The study had a sequential mixed method approach, combining quantitative and qualitative data. For the quantitative data, baseline and short-term follow-up (6-8 months) data reported in an initial study were compared with long-term follow-up (36-42 months) data (n = 259 patients). For the qualitative data, interviews with registered nurses (n = 20), assistant nurses (n = 7) and first-line managers (n = 5) were performed.

RESULTS

The performance of pressure ulcer prevention was sustained 3 years from its conception.

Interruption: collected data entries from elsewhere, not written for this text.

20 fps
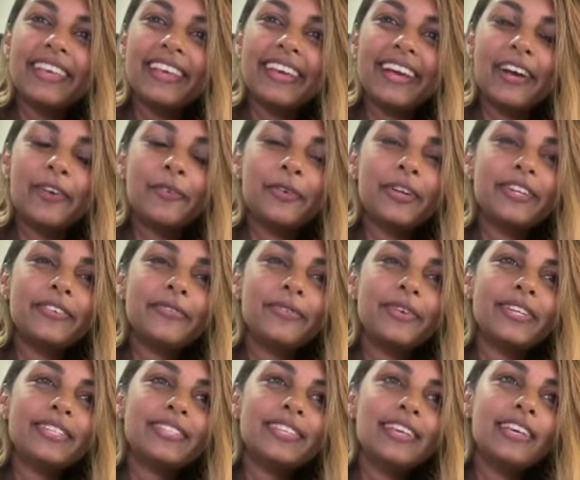Yeah,
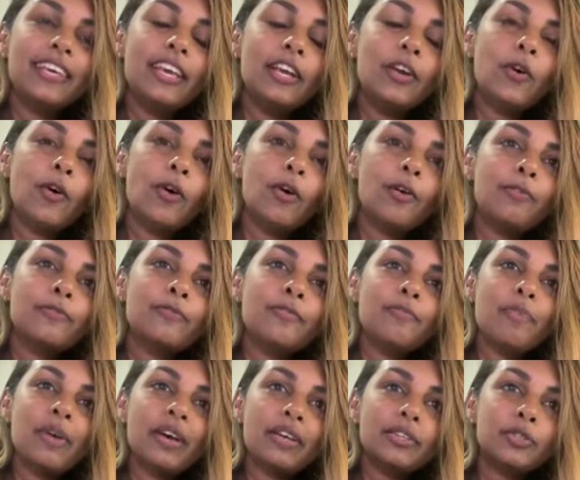we're taking all of
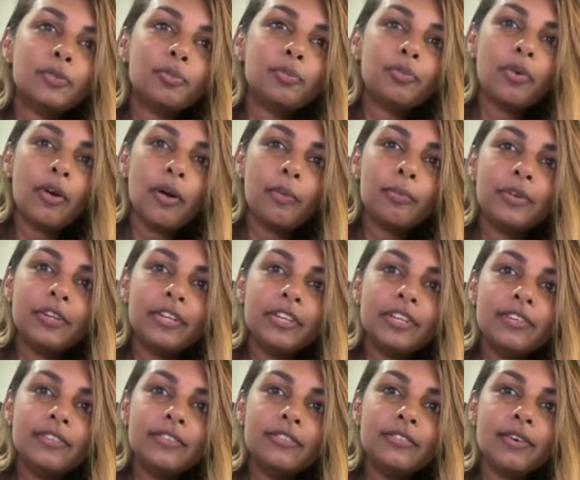the best
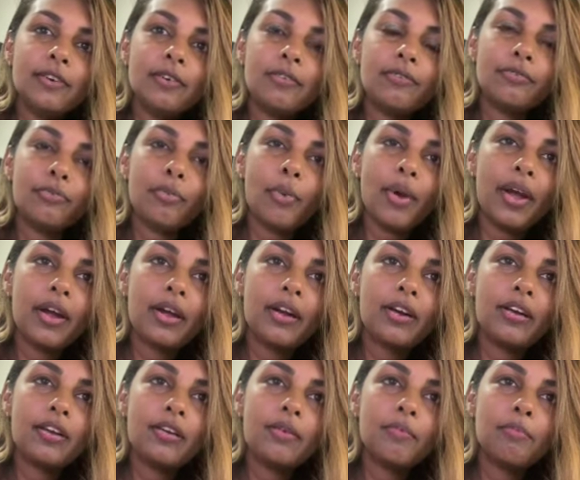properties of
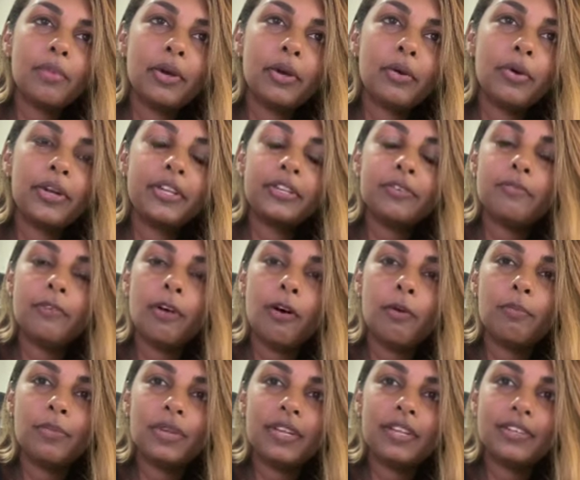where Bitcoin
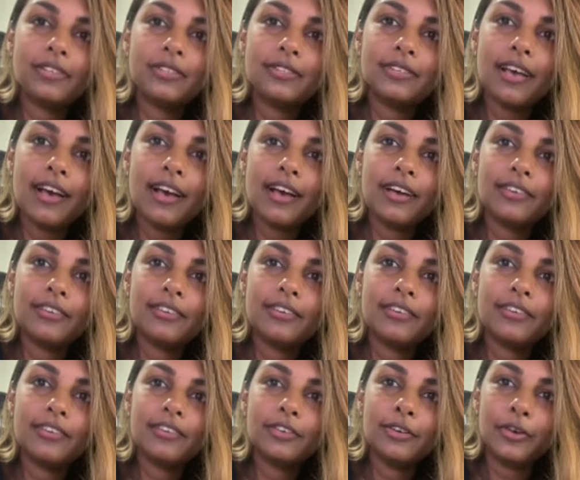development is at
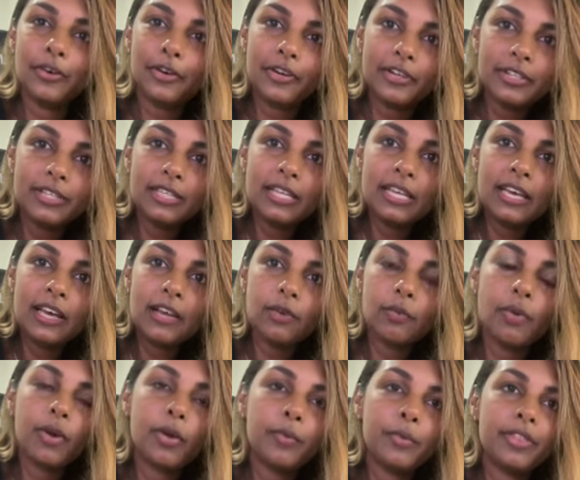currently
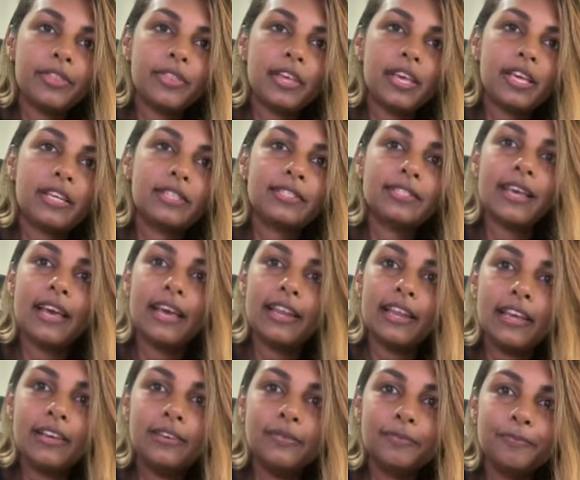and where we think it's
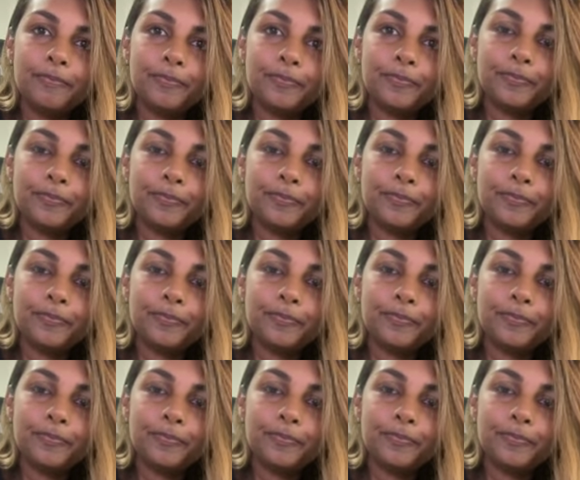heading.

The number of patients with pressure ulcers was reduced (P = 0.021). Systematic work with quality measurements, support from first-line managers, internal facilitation, collaboration and pressure ulcer prevention skills could explained the sustainability. Obstacles to achieve high-quality pressure ulcer prevention were inadequate communication, high workloads and high rates of new and substitute nurses.

CONCLUSION

Three different components for sustainability on the micro-level are described; benefits for the patients, the need for routinization and development over time. Threats to sustainability are described as factors on the macro-level. There needs to be collaboration in the healthcare organization from the micro-to-macro levels, and committed experienced nurses are needed to obtain high-quality sustainable pressure ulcer prevention.

摘要

目的

评估用于实施压疮预防的一项干预措施的可持续性。

背景

采用卫生服务研究实施促进框架来制定一项干预措施,旨在医院环境中实施基于证据的压疮预防。短期随访显示,接受压疮预防的患者显著增多。定性过程评估表明,该干预措施及实施过程改变了对压疮预防工作的理解和方法,从治疗转变为预防。

方法

本研究采用序贯混合方法,结合定量和定性数据。对于定量数据,将初始研究中报告的基线和短期随访(6 - 8个月)数据与长期随访(36 - 42个月)数据(n = 259例患者)进行比较。对于定性数据,对注册护士(n = 20)、助理护士(n = 7)和一线管理人员(n = 5)进行访谈。

结果

压疮预防措施自实施起3年内效果持续。压疮患者数量减少(P = 0.021)。质量测量的系统工作、一线管理人员的支持、内部促进、协作以及压疮预防技能可以解释这种可持续性。实现高质量压疮预防的障碍包括沟通不足、工作量大以及新护士和替代护士比例高。

结论

描述了微观层面可持续性的三个不同组成部分;对患者的益处、随着时间推移进行常规化和发展的必要性。将可持续性的威胁描述为宏观层面的因素。医疗保健组织需要从微观到宏观层面进行协作,并且需要有经验的敬业护士来实现高质量的可持续压疮预防。